Worldwide, a growing number of tax administrations are encouraging citizen engagement as a means to improve taxpayer compliance, for example, by encouraging (and sometimes requiring) them to request fiscal cash register receipts or invoices and by enabling, encouraging, and (sometimes rewarding) them to check that receipts are declared. Such engagement of consumers in the tax collection process can result in increased awareness, ownership, and community confidence in the integrity, fairness, and importance of their tax system—resulting in increased levels of voluntary compliance (Naritomi 2019, and Ainsworth 2008).

The following options can be used to achieve citizen engagement:

  • ■ Require consumers by law to obtain and retain invoices and fiscal cash register receipts or invoices.

  • ■ Encourage consumers through media and communications to check that invoices and receipts are reported or submit the receipts to the tax administration.

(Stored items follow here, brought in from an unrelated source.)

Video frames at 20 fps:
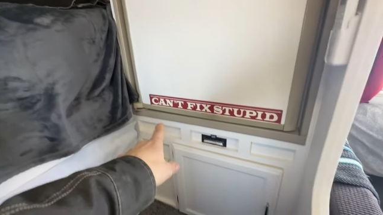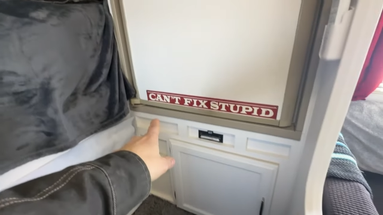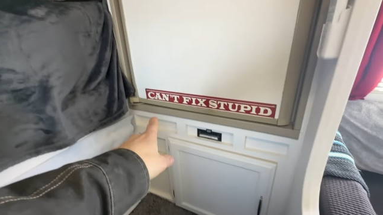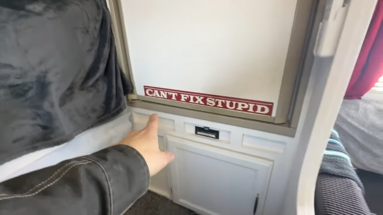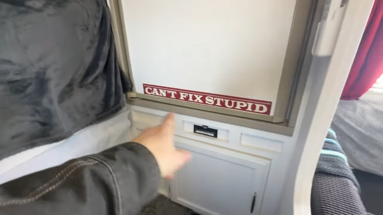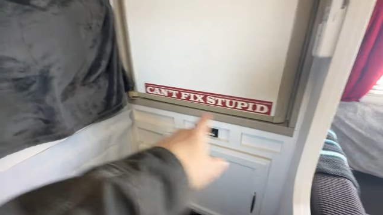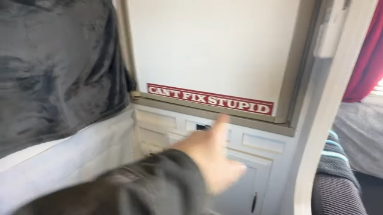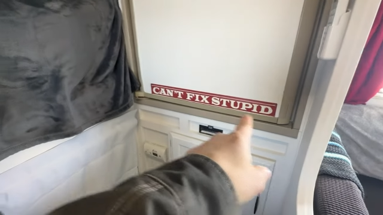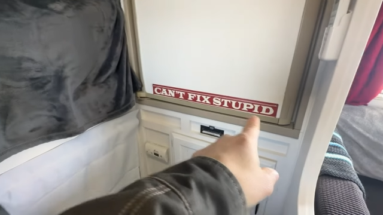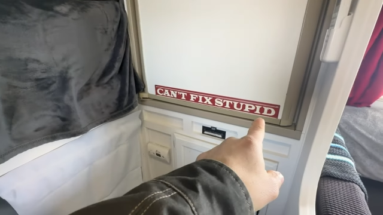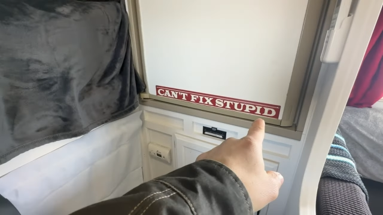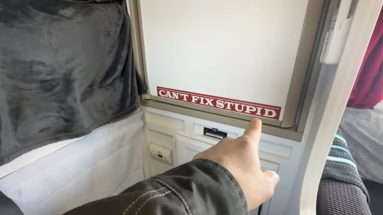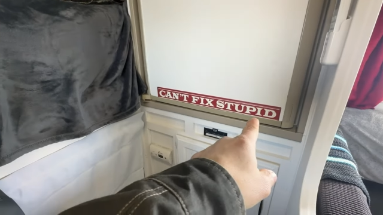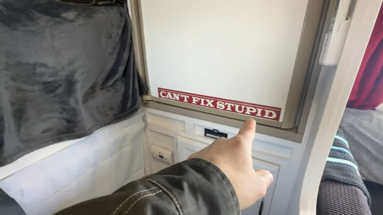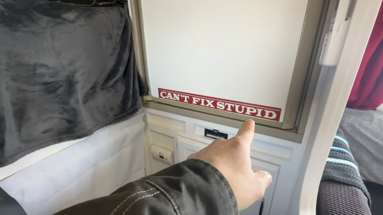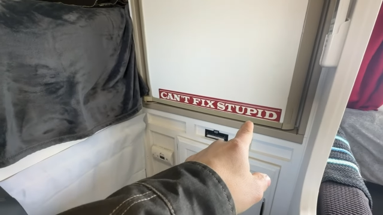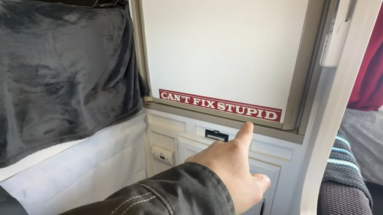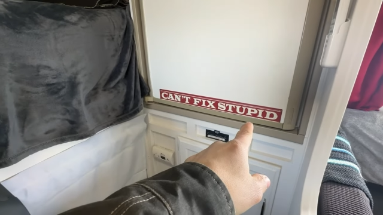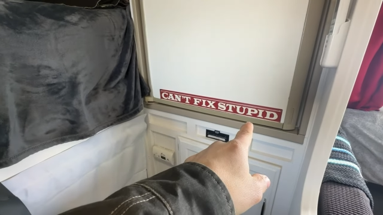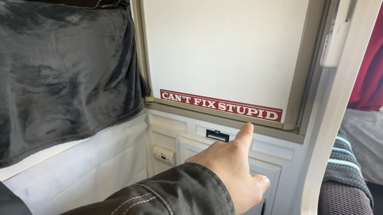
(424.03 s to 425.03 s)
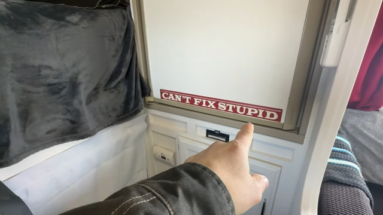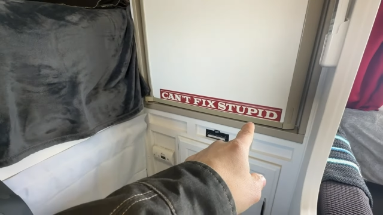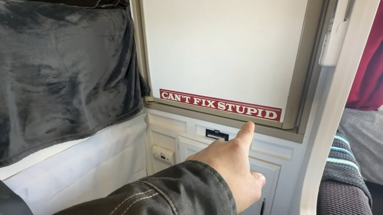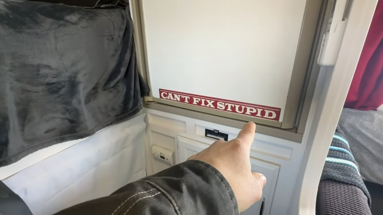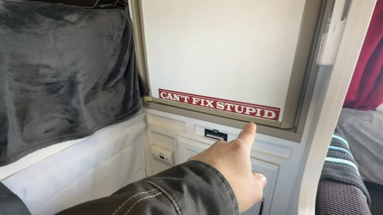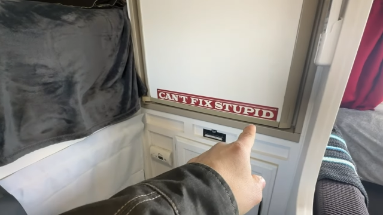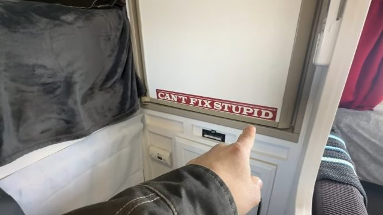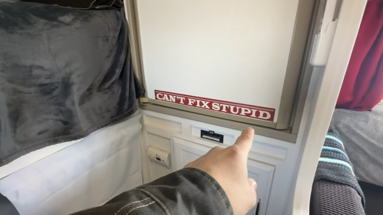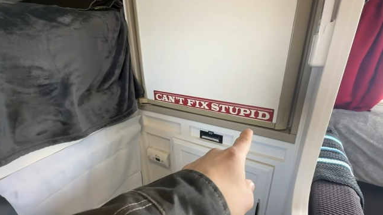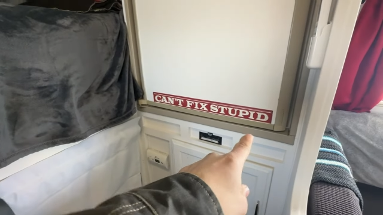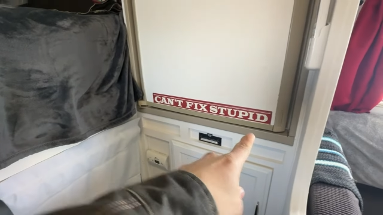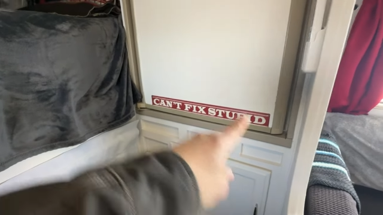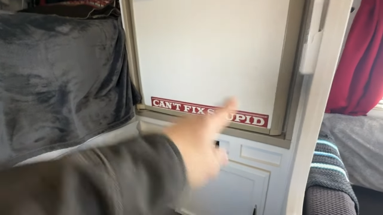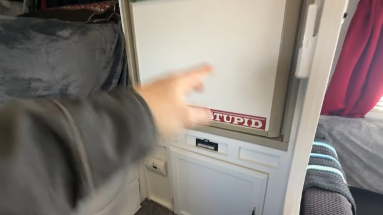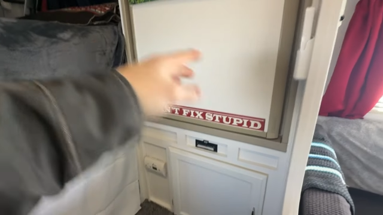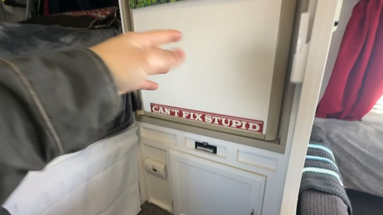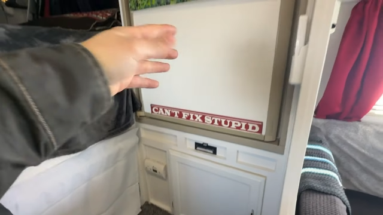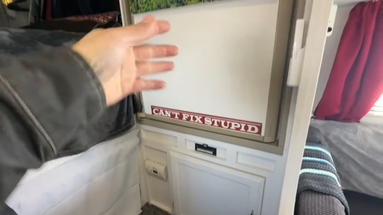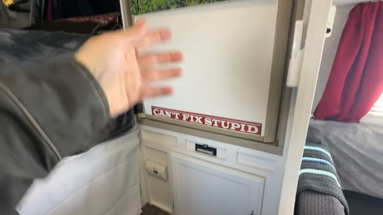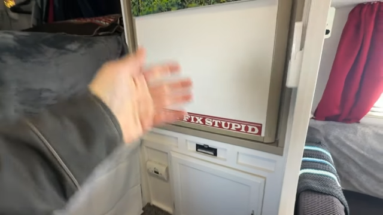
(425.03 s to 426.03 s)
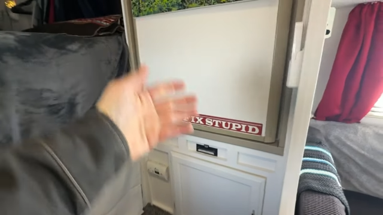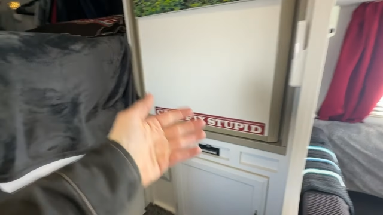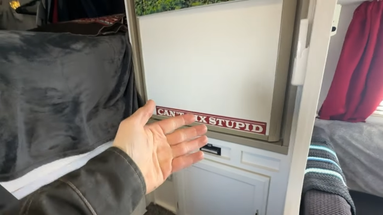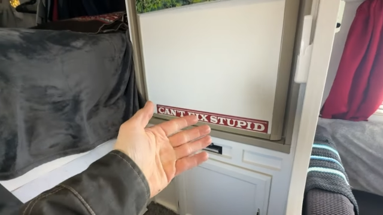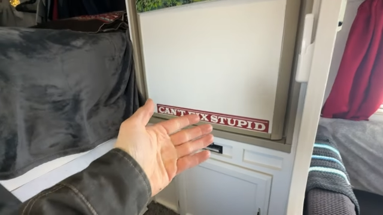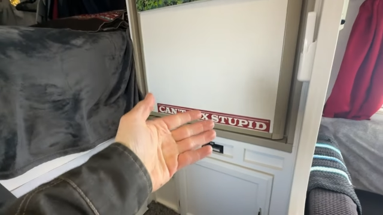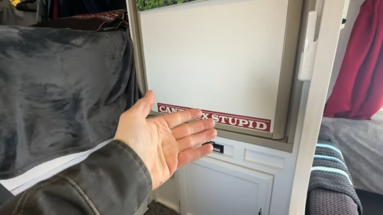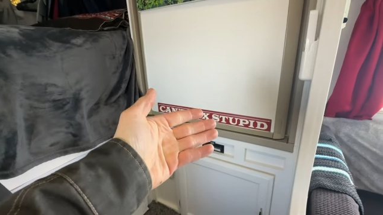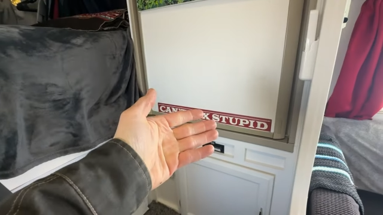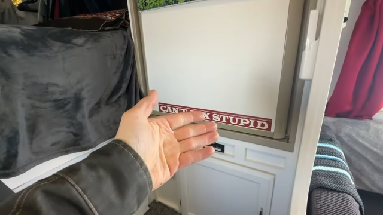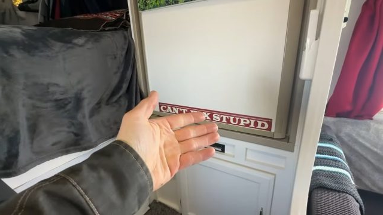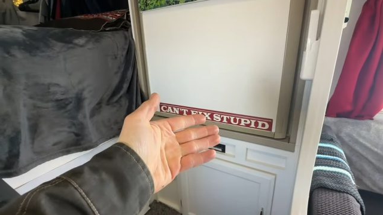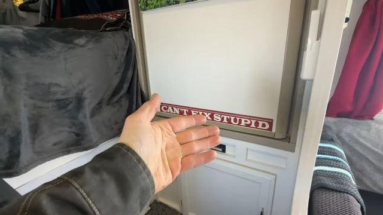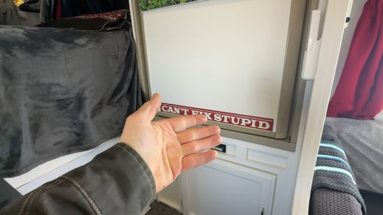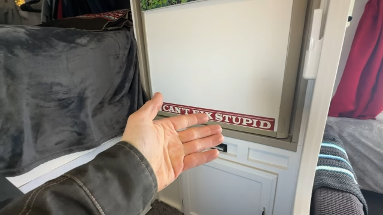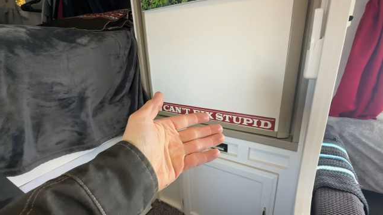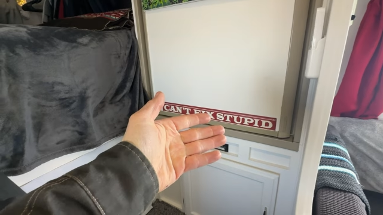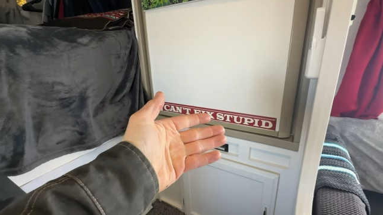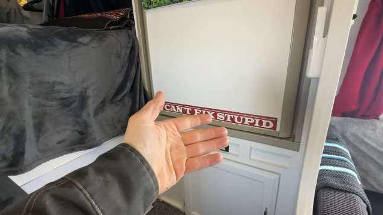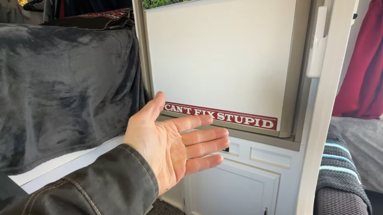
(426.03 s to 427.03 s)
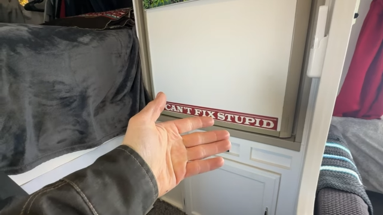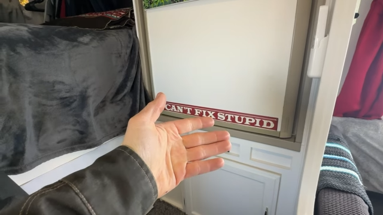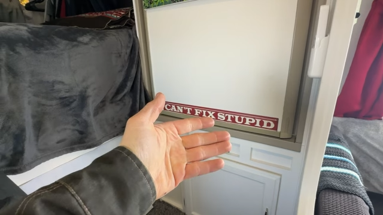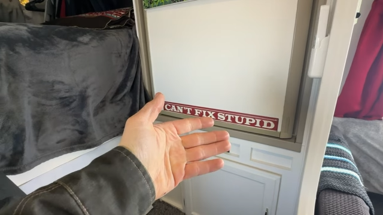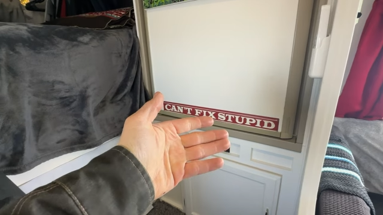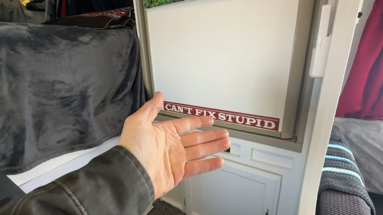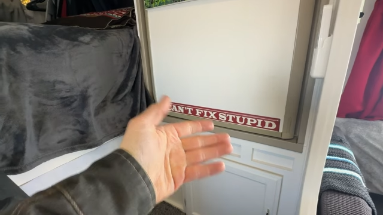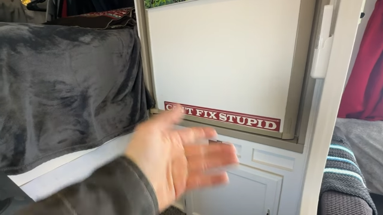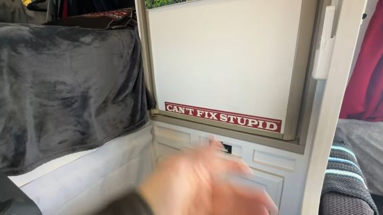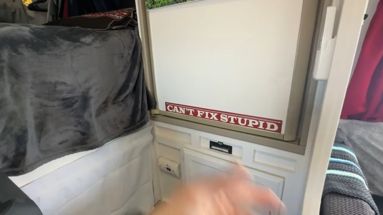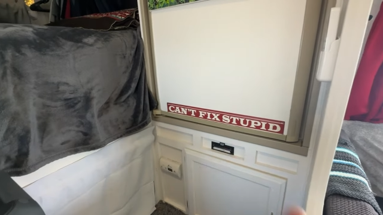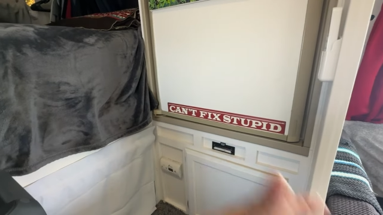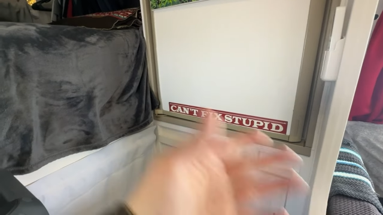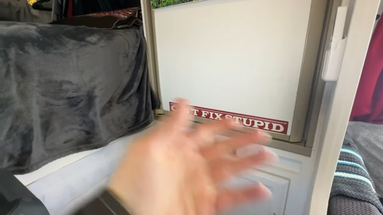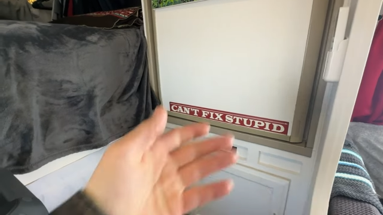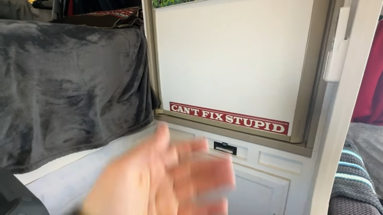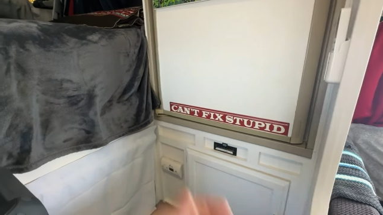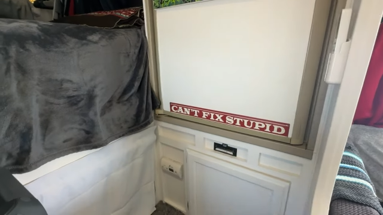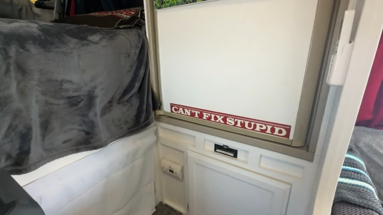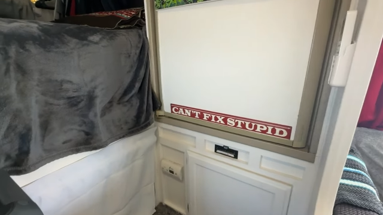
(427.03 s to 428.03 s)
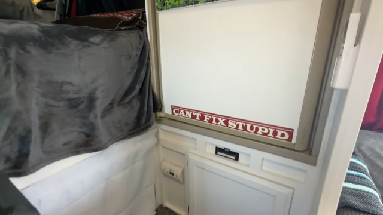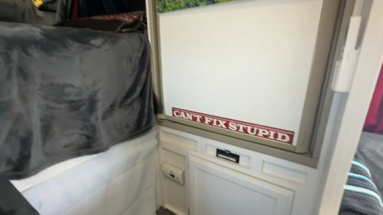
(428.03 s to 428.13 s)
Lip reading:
Nobody's mouth can be seen.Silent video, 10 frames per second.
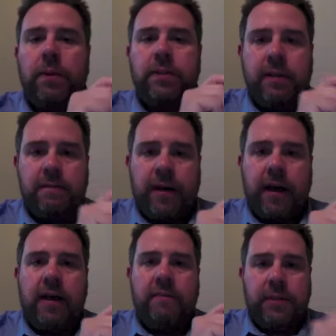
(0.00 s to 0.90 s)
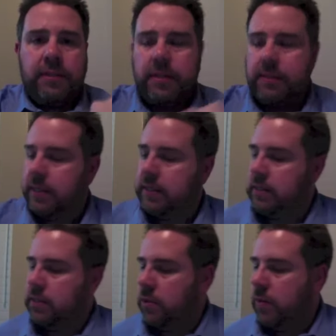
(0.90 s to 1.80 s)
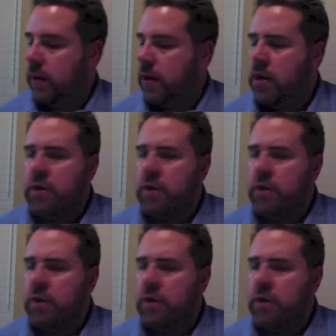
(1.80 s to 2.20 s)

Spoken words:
plus A5 plus A6 and so on.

  • ■ Reward consumers with prizes, lotteries, and tax deductions or refunds for checking or submitting receipts. These measures should be specific, nongeneralized, and nonregressive as well as inexpensive for the tax administration.

  • ■ Enable consumers to check and report receipts easily, such as by providing smartphone applications that read and check quick reference codes printed on fiscal cash register receipts.

  • ■ Some tax administrations have implemented lotteries to reward consumers for requesting, checking, or submitting receipts. If managed appropriately, it can be an effective method of engaging citizens and can be efficient if costs are controlled (Fenochietto and Benítez 2021).

In addition, personal income tax expense deductions are allowed in some countries (OECD 2022a). In Portugal, consumers are entitled to a deduction in personal income tax (PIT), corresponding to a percentage of the value-added tax (VAT) paid on specific expenses in sectors at risk of tax evasion, such as those relating to health, education, housing, restaurants, and hotel accommodation if a receipt is obtained and submitted to the tax administration (Pires 2014). Deductions are also allowed for expenses incurred in high-risk industries, such as restaurants, hair salons, and vehicle repair shops. The data obtained through these credits are also used in the administration’s CRM processes (Fenochietto and Benítez 2021). However, these types of measures should not be generalized or regressive and should not be costly for the tax administration. In addition, the effectiveness of consumer engagement programs depends partly on the effectiveness of the tax administrations’ audit, enforcement, and sanctioning processes.

Box 4 sets out good practices and practices to avoid in consumer engagement.

Good Practices and Practices to avoid in Consumer Engagement

Good Practices

  • ■ The law should require the following:

    • ■ Taxpayers must issue receipts and invoices.

    • ■ Consumers and businesses must obtain and retain the receipts and invoices.

    • ■ The e-invoice process must require the purchaser to validate the e-invoice from the seller by either accepting or rejecting the e-invoice.

  • ■ Consumers need to be incentivized to obtain and check/report the receipt to the tax administration. One or more of the incentives mentioned here should be implemented.

  • ■ Extensive communication should:

    • ■ Influence awareness of taxpayers and consumers that

    • ■ Fiscal receipts/invoices must be issued.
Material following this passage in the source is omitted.